Seu despertar já sugere algo caótico. Não existe uma devida sonoridade instrumental, mas o som de rajadas de vento um tanto descontroladas sugere o prelúdio de um ecossistema caótico. Dando corpo a essa impressão, a guitarra rapidamente invade a cena com um riff denotativamente áspero que transpira uma estridência capaz de colocar o stoner rock entre os ingredientes da receita da composição. Explorando um contexto que se mostra sombrio principalmente em razão da união do baixo grave e bojudo que preenche a base melódica com uma notável consistência, é curioso se atentar ao fato de que, mesmo com frases rítmicas ligeiramente amaciadas, Hands Under It leva o espectador a se perder em meio a ímpetos de uma melancolia introspectiva e pegajosa. Trazendo consigo um estilo sônico que parece ser resultado da fusão dos Ramones com o Misfits, a obra é completa com uma voz masculina de timbre intermediário e rasgado que lhe incute intensidade e certo quê de virilidade dramática.

Bem diferente daquilo que foi vivenciado durante a composição anterior, a presente faixa insere o ouvinte em um ambiente mais aberto e expansivo. Destacando uma guitarra de riff limpo e agudo, o contexto sonoro passa a ser agraciado por contornos sensuais interessantes que, facilmente, capturam a atenção do espectador. Com bom corpo providenciado pelo baixo e seu groove tradicionalmente robusto, a faixa surpreende por engatar em uma crescente que desemboca em um ambiente estimulante, altivo e contagiante, mas ainda mais dramático que o vivenciado durante Hands Under It. Crua e surpreendendo pelos seus versos líricos entoados em um tom que sugere vislumbres de desespero, In The Shadows Of Fort Reno instiga o senso de união, além de dialogar sobre a busca de propósito e a relação da escolha entre comida e tempo em um mundo governado pelo dinheiro e pelo relógio.
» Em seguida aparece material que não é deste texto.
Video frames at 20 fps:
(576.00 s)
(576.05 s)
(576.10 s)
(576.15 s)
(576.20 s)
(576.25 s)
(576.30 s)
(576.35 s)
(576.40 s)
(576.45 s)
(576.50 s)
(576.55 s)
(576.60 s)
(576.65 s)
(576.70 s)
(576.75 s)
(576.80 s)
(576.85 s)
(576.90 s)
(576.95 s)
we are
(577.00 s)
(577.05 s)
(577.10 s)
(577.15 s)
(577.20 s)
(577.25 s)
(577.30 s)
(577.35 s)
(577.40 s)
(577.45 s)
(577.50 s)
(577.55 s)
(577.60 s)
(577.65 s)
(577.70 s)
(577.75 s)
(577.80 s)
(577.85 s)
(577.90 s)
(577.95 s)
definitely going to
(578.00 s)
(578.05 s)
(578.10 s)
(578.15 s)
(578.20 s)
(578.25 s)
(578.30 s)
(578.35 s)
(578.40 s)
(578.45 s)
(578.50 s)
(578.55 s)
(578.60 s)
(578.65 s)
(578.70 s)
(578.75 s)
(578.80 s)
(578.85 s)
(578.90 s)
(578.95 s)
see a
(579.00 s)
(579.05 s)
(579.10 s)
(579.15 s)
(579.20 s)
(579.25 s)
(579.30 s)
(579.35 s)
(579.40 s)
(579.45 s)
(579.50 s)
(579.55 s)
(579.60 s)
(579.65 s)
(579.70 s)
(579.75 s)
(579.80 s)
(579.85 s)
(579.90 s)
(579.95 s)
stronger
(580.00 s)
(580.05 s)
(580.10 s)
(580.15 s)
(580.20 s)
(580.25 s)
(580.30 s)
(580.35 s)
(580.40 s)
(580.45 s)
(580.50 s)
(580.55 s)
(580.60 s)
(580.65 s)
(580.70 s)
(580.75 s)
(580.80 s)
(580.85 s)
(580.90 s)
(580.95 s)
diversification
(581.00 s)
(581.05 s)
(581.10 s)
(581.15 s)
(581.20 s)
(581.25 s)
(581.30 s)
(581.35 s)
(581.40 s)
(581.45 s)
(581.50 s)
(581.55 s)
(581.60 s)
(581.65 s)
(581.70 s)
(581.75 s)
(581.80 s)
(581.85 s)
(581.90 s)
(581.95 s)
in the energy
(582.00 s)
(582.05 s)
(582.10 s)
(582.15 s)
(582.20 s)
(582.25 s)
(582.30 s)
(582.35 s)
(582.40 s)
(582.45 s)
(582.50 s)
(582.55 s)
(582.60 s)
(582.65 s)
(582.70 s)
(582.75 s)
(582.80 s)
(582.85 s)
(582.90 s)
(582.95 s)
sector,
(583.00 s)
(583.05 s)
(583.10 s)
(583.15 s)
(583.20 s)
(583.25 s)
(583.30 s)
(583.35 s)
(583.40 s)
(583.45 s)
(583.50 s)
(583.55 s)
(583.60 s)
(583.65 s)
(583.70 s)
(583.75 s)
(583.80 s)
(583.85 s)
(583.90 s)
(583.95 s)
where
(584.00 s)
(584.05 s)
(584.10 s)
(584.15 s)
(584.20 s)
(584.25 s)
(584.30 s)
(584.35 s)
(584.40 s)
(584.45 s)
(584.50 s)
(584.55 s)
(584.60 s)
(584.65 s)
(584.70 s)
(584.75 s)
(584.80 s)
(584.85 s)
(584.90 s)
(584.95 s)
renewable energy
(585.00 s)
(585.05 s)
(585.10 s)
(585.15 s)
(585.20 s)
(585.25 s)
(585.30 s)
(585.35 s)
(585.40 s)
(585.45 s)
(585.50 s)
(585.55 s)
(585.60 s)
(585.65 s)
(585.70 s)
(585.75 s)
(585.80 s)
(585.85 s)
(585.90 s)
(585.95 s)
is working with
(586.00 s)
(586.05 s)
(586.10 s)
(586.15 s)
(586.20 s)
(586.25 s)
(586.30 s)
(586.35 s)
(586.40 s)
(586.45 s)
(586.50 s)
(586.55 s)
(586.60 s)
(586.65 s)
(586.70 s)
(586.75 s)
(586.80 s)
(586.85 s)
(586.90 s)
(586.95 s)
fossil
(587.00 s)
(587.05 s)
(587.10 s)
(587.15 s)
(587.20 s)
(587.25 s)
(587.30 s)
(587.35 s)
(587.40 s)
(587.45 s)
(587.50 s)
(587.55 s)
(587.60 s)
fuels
A estridência e a sujeira se unem diante do riff adotado pela guitarra durante os primeiros momentos introdutórios da faixa. Junto de uma bateria pulsante, esse sonar sugere certo quê de linearidade, ainda que baseado em um compasso mid-tempo. Rapidamente adornada por versos líricos pronunciados em um tom de ordem que destaca, inclusive, seu viés questionador e impositivo, Tiny Fists chama a atenção por contar com uma voz feminina em um refrão de contexto viril e ordenante. Intensa e elétrica, a faixa traz consigo  um diálogo que discute abertamente a questão da busca pelo pertencimento em um mundo de caráter opressivo e desintegrador.

Não precisa de muito para entender que Beast Machine Theory bebe de uma postura questionadora. Menos ainda é necessário para se intuir de que ele se trata de um material completamente moldado no som do espectro do punk. Transitando pelo stoner rock, mas também pelo garage rock e pitadas singelas de post-grunge, o material se usa da sujeira e da estridência para dar mais ênfase e densidade aos seus diálogos reflexivos não apenas em âmbito social, mas também político e cultural.
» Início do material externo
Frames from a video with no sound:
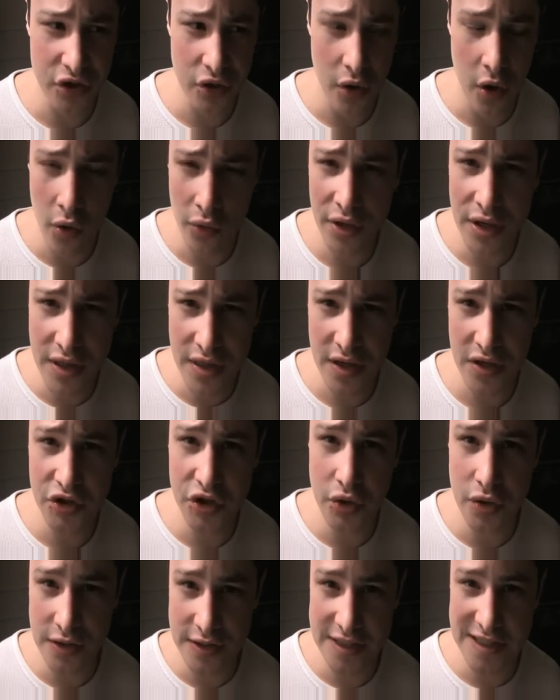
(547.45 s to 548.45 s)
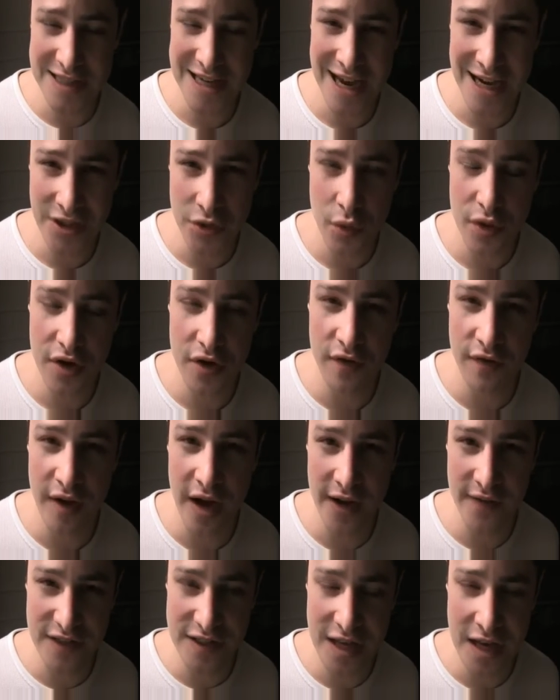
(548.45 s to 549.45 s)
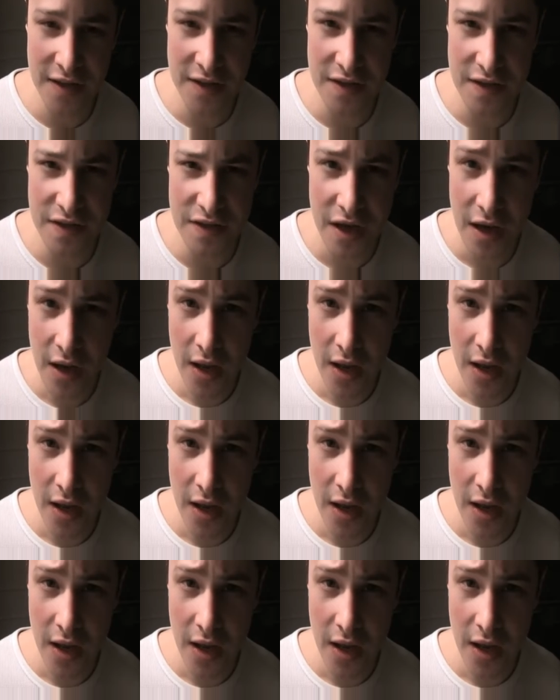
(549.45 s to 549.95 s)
only things you can detect with your five senses,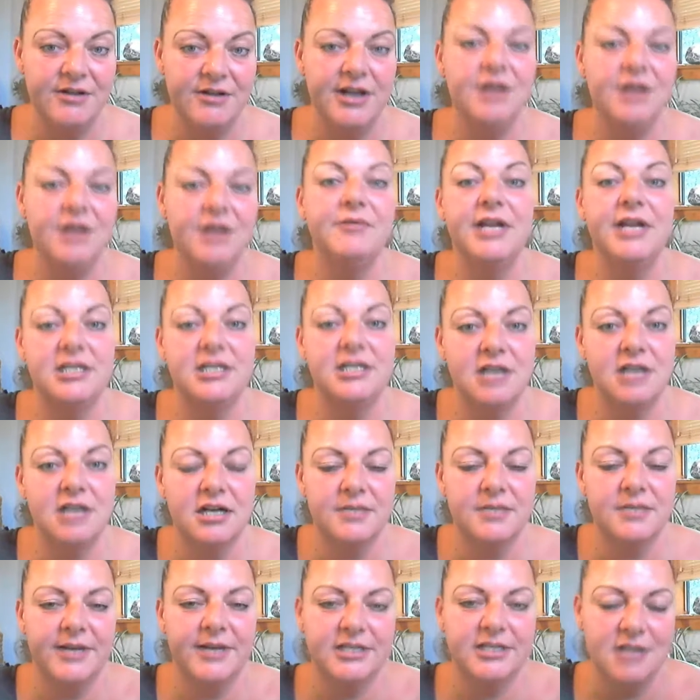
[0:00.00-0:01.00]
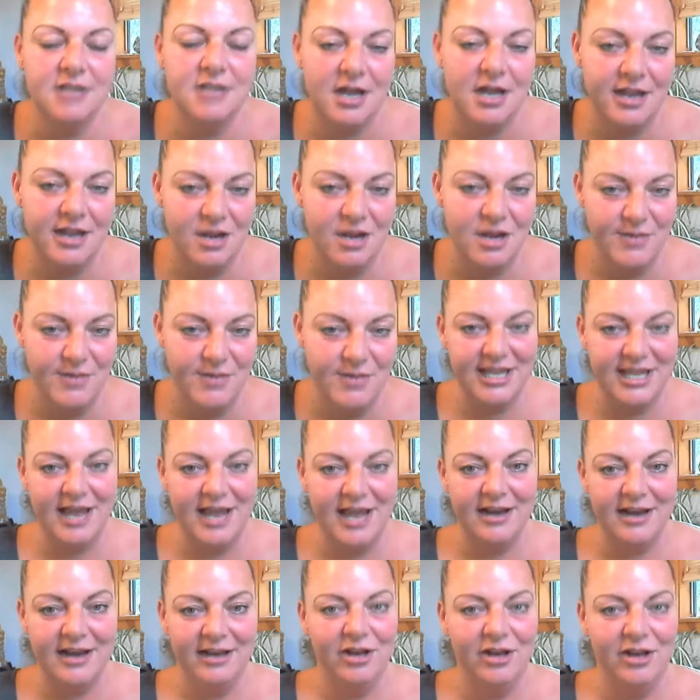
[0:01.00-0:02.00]
I know we had talking about
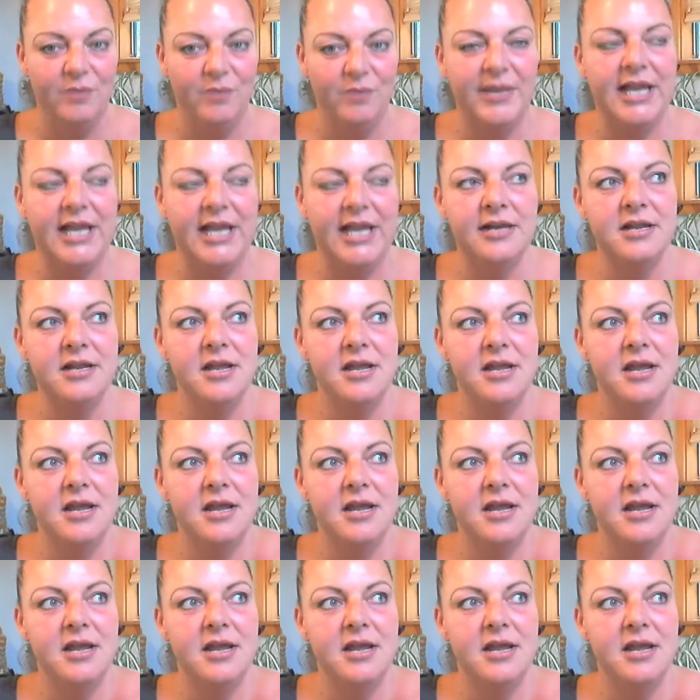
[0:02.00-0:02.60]
that a little bit,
Ríspido, altivo e viril, ele se baseia em guitarras distorcidas e ásperas, bateria suja e baixo estridente como seu coração sensorial. A partir desses instrumentos, em união à parte humana providenciada pelas interpretações líricas assumidas pelo vocalista, o disco adquire nuances de urgência e imediatismo que fazem o ouvinte transpirar de imediato e indicam suas quatro primeiras faixas como as de maior destaque. 

Mas não apenas elas. Beast Machine Theory, em sua completa track list, que ainda enaltece a presença de faixas como a suspirante, melancólica e entorpecente …And Then For, com boa participação da presença feminina nos vocais; e da altivo-sensual The Minute We’re Born, com suas ligeiras semelhanças estéticas para com Strutter, single do Kiss, mostra uma ousadia admirável trazida por uma banda de opiniões firmes e postura ativista.